Base vehicle: Citroen Jumper Price from: £49,747 Berths: 4 Travel seats: 4 Length: 6.99m Width: 2.33m Height: 2.85m Gross weight: 3,500kg Payload: 515kg
Hobby’s Optima OnTour range combines sturdy German quality with an un-Germanic standard specification.
The maker calls it HobbyComplete and the concept is simple – that you don’t need to add loads of extras to the basic vehicle.
That’s probably even more important here, because the T65 HKM model is a rare find – a low-profile motorhome that’s designed specifically for families.
It’s just a whisker under 7m long and built on a 3,500kg chassis but, while the cab looks familiar, the badge on the front is the double chevron motif of Citroën, not the usual Fiat roundel.
As a German model, it’s badged Jumper and the standard engine is a 120bhp diesel – exactly the same power unit as you get in a Peugeot Boxer.
Like that chassis, it’s manual-gearbox-only here – there’s no auto option, but you can upgrade to 140 or 165bhp. Extras fitted on this show model included alloy wheels and cab seats trimmed to match the living area.
The standard Citroën spec includes air-conditioning, driver and passenger airbags, cruise control, mudflaps, height-adjustable cab chairs and a front bumper and door handles that are colour-coded.
It’s the layout that’s the USP, with a pullman dinette on the offside and a long sofa opposite. There’s no need to struggle with infill cushions at night as the bed simply pulls down from the ceiling above.
It measures 2.00m by 1.30m (according to Hobby) and there’s also a pair of bunk beds across the back of the campervan. These aren’t just for kids, either, at 2.13m long and 0.84m or 0.90m wide. Better still, they’re a decent distance away from the dinette, so you won’t disturb the little loves as they (hopefully) sleep.
Whether it’s family time or after the kids have gone to bed, the lounge is a good size, even without bringing the cab seats into play, and the table extends towards the settee for when you’ve got an extra visitor.
The kitchen is well separated from the lounge, although the chef may be disturbed by comings and goings through the habitation door.
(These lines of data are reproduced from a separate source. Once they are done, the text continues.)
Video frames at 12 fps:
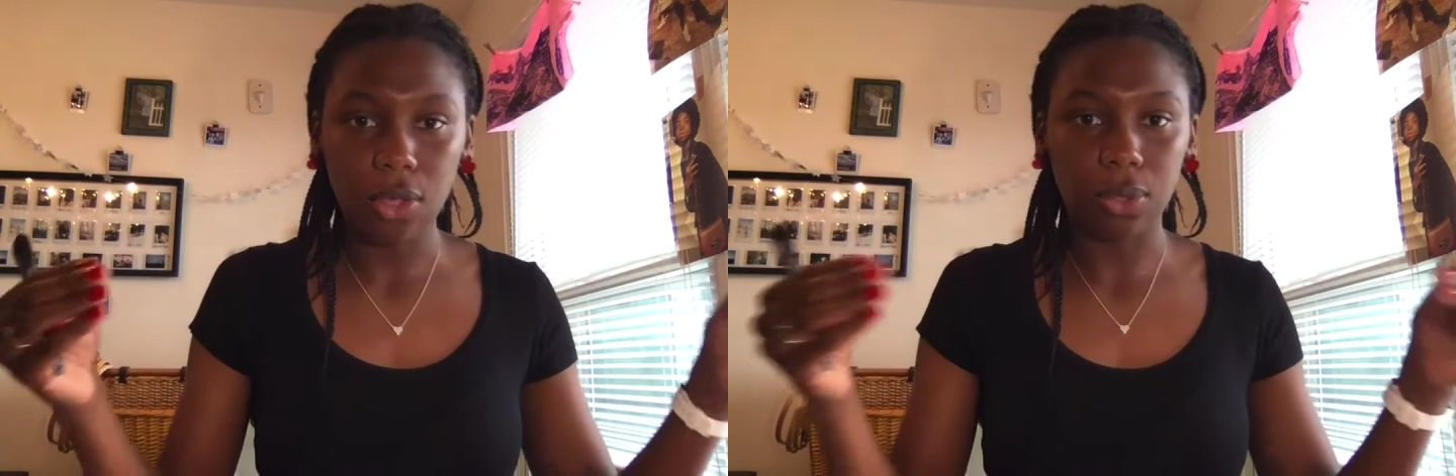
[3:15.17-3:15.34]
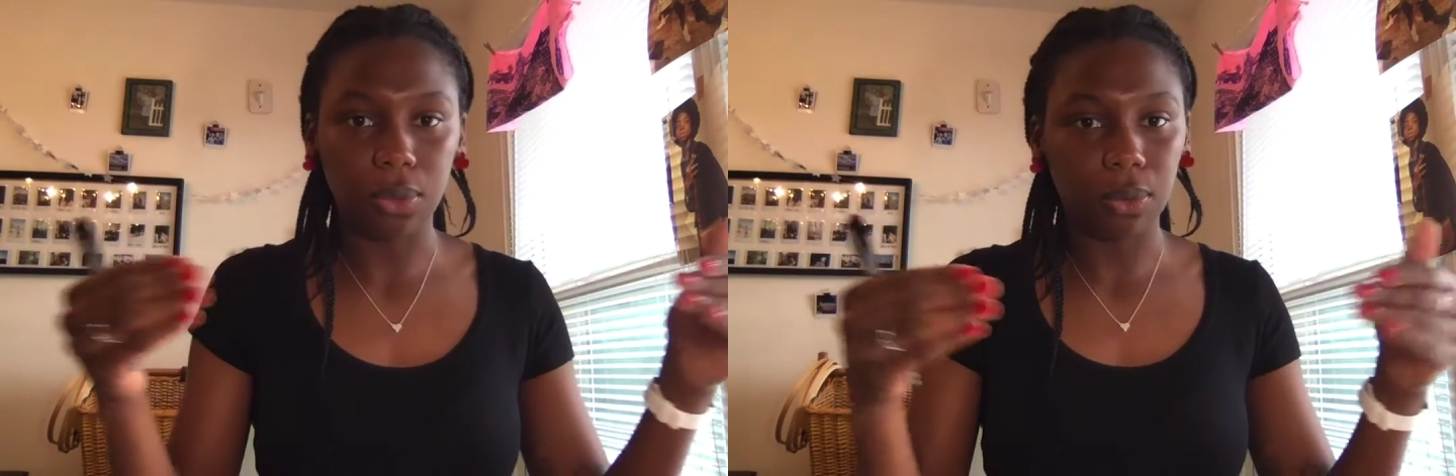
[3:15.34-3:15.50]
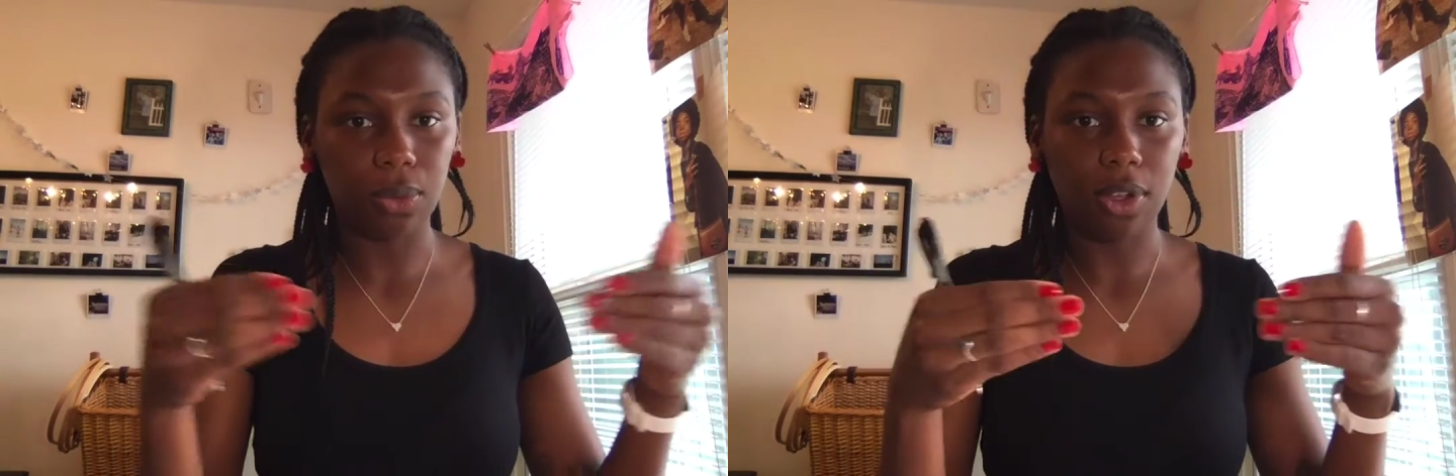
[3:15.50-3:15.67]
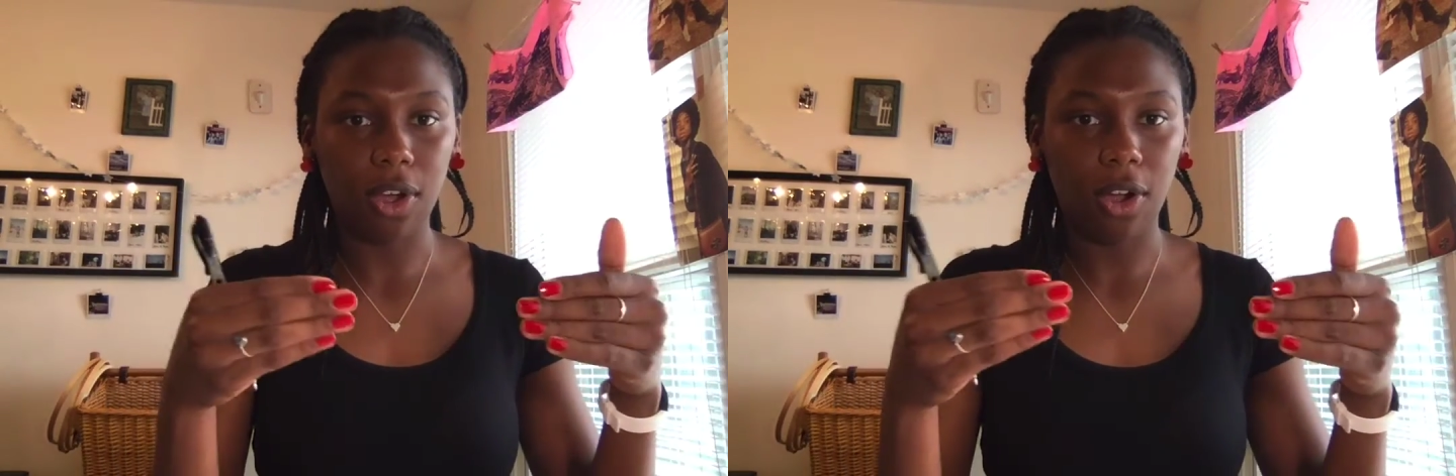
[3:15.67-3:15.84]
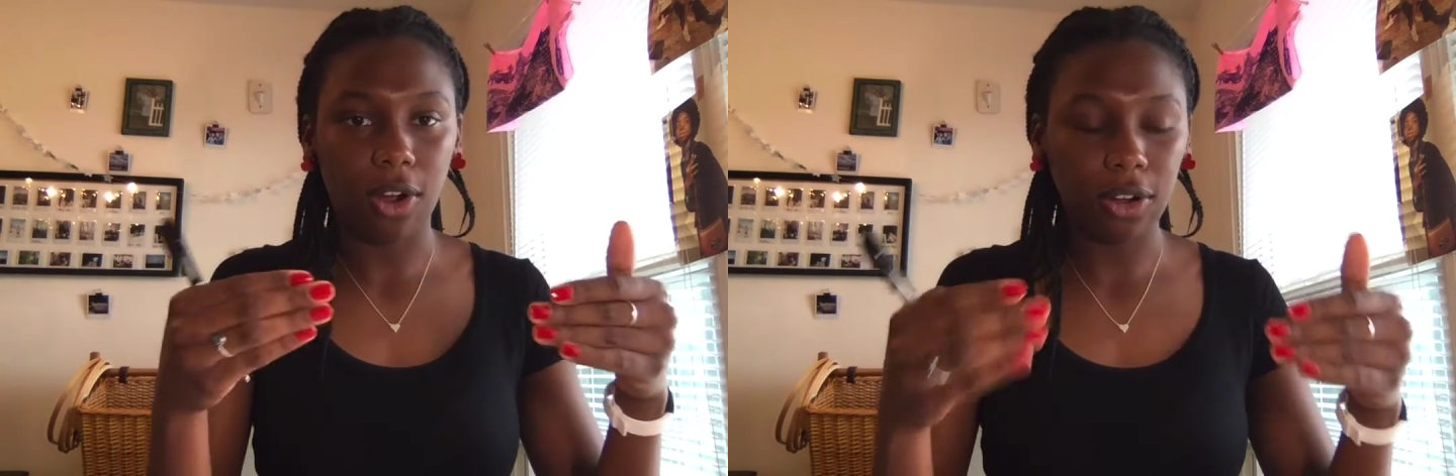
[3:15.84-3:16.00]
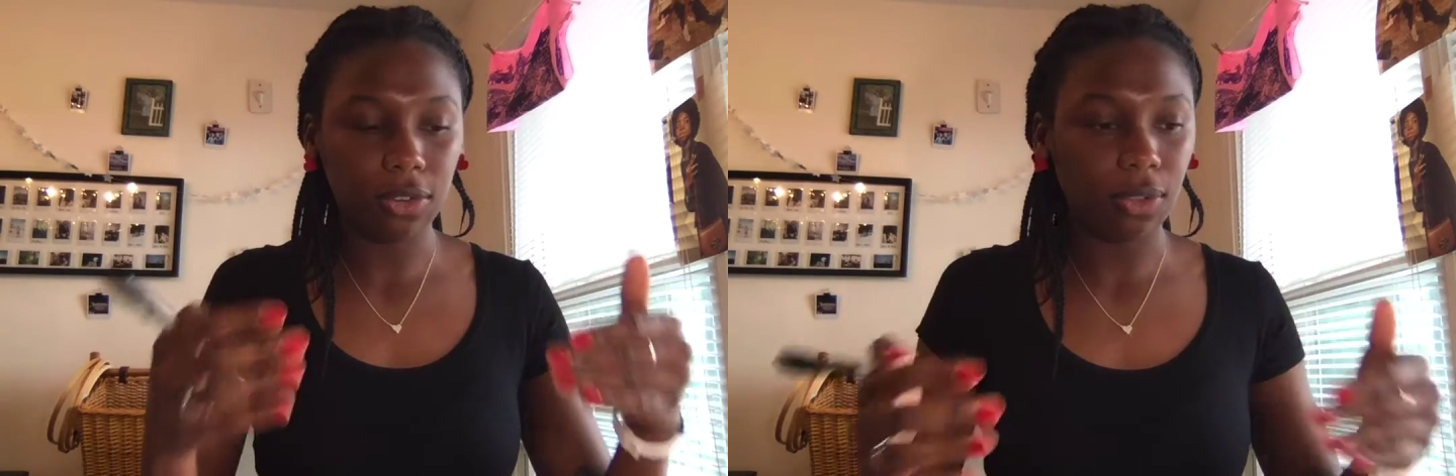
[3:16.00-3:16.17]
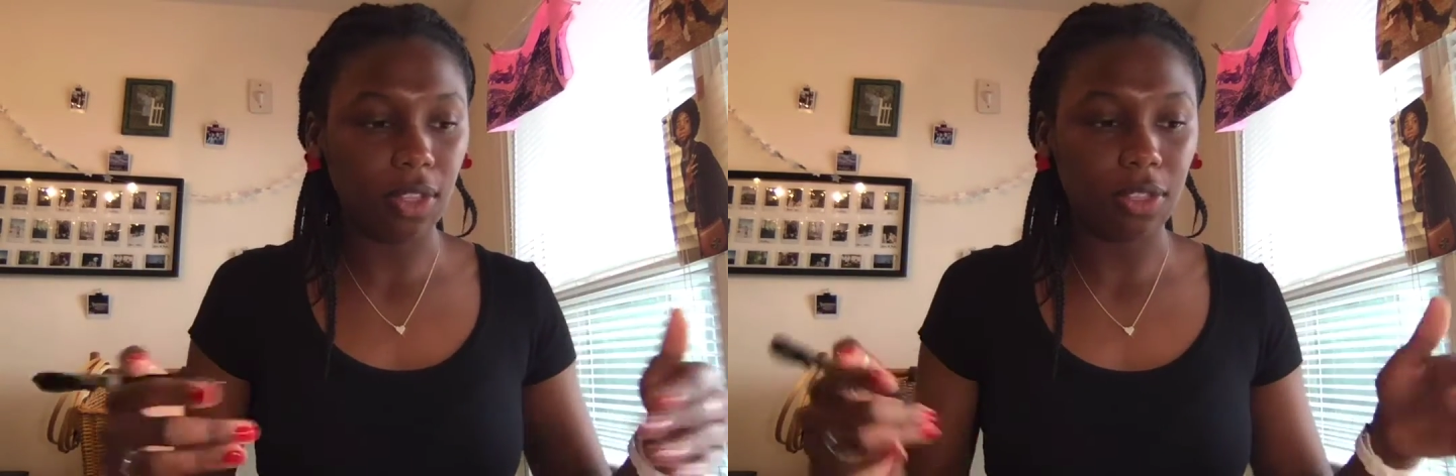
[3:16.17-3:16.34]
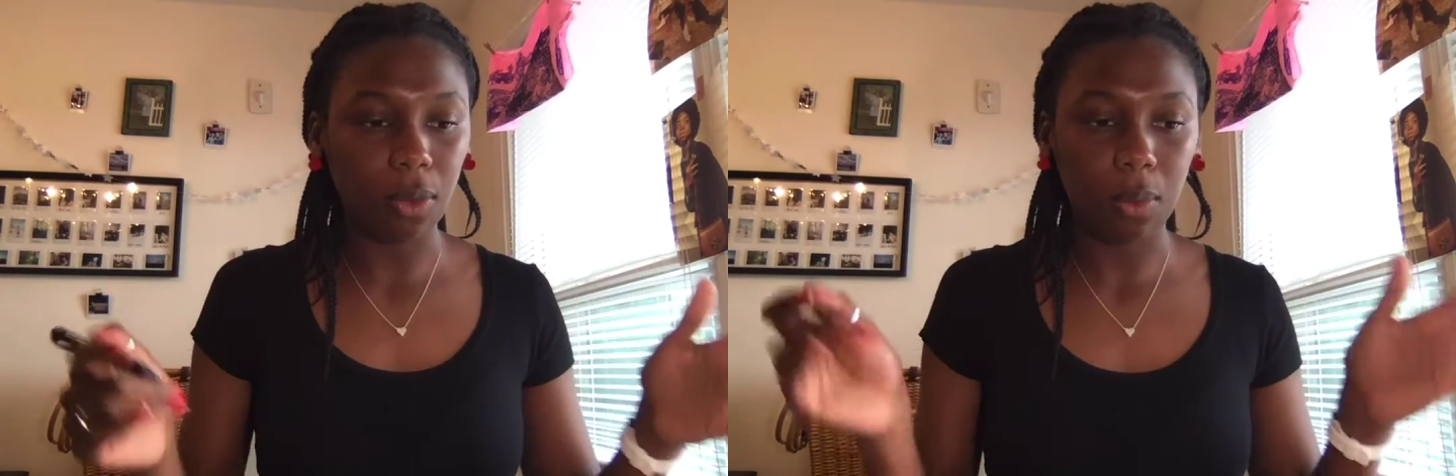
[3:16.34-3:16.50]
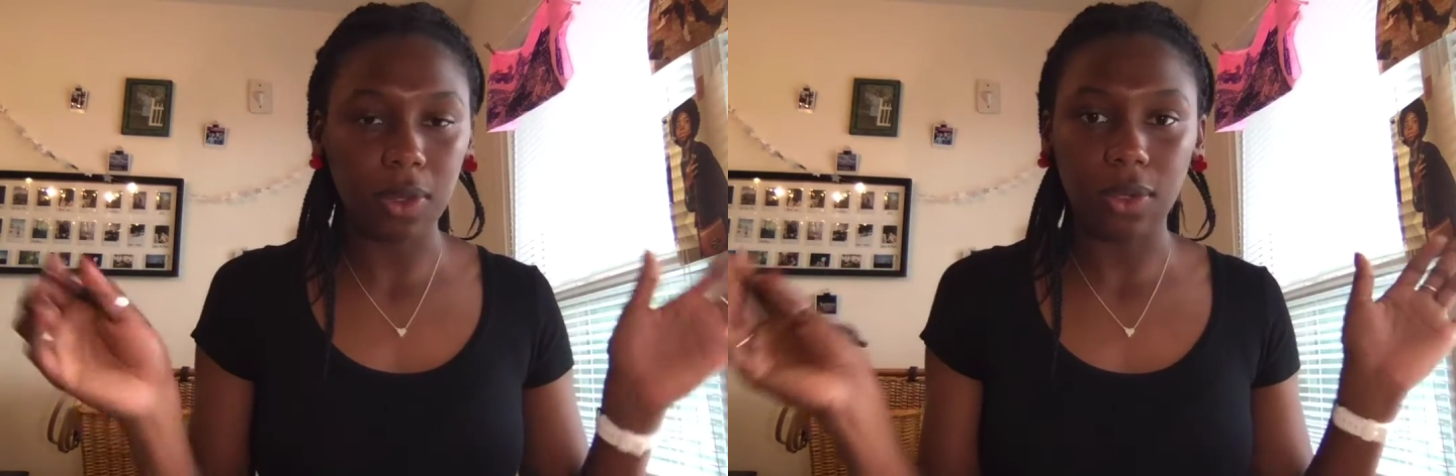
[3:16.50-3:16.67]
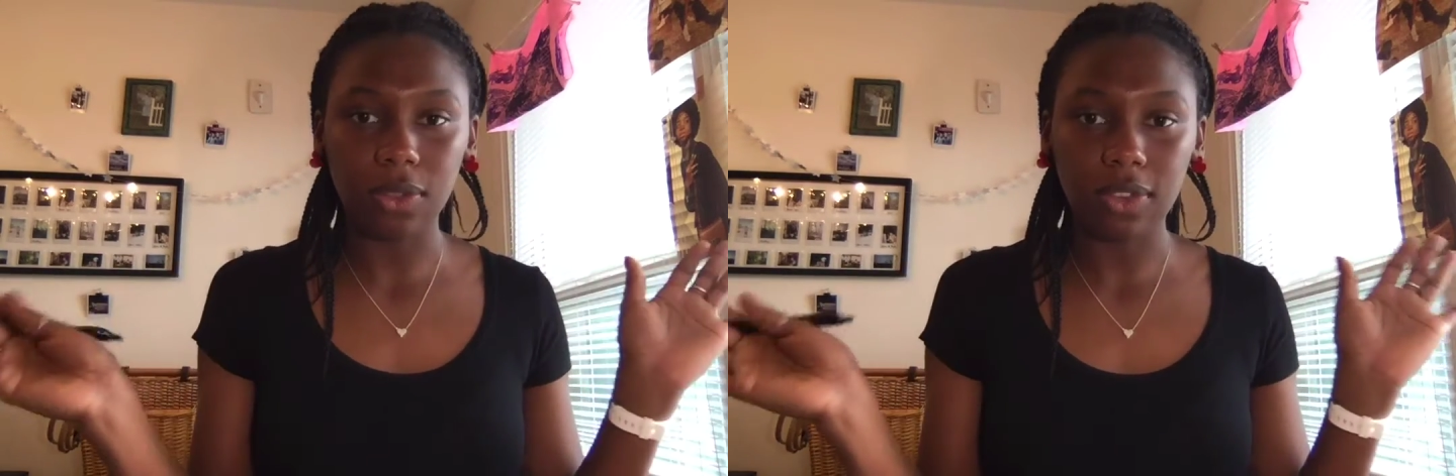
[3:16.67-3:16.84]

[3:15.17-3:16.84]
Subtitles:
through the car so that the wheels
Its L-shape design incorporates a surprisingly generous amount of worktop, even before you deploy the extra flap across the door.
A full-sized oven/grill is an option that’s sure to be required by most British buyers and it’s mounted at floor level – better, perhaps, than up in the sky over a fridge/freezer, but certainly requiring some bending down.
Opposite, the tall/slim 133-litre fridge is not only easy to access but comes with automatic energy selection.
The Optima OnTour also comes with a range of other features, from body construction with a GRP underside and hail-resistant roof to a pull-out gas shelf to make changing cylinders much less of a back-breaking exercise.
Heating comes from the powerful (6kW) version of Truma’s Combi, although you do have to pay extra for the less baffling CP Plus controls, as well as the gas/electric EH version (standard is gas-only).
Fresh and waste water capacities are adequate at 100 litres and 96 litres, respectively, while even the latter is heated and insulated. That’s the philosophy here, a practical motorhome with all the essentials and, with the HKM layout, it has few direct rivals.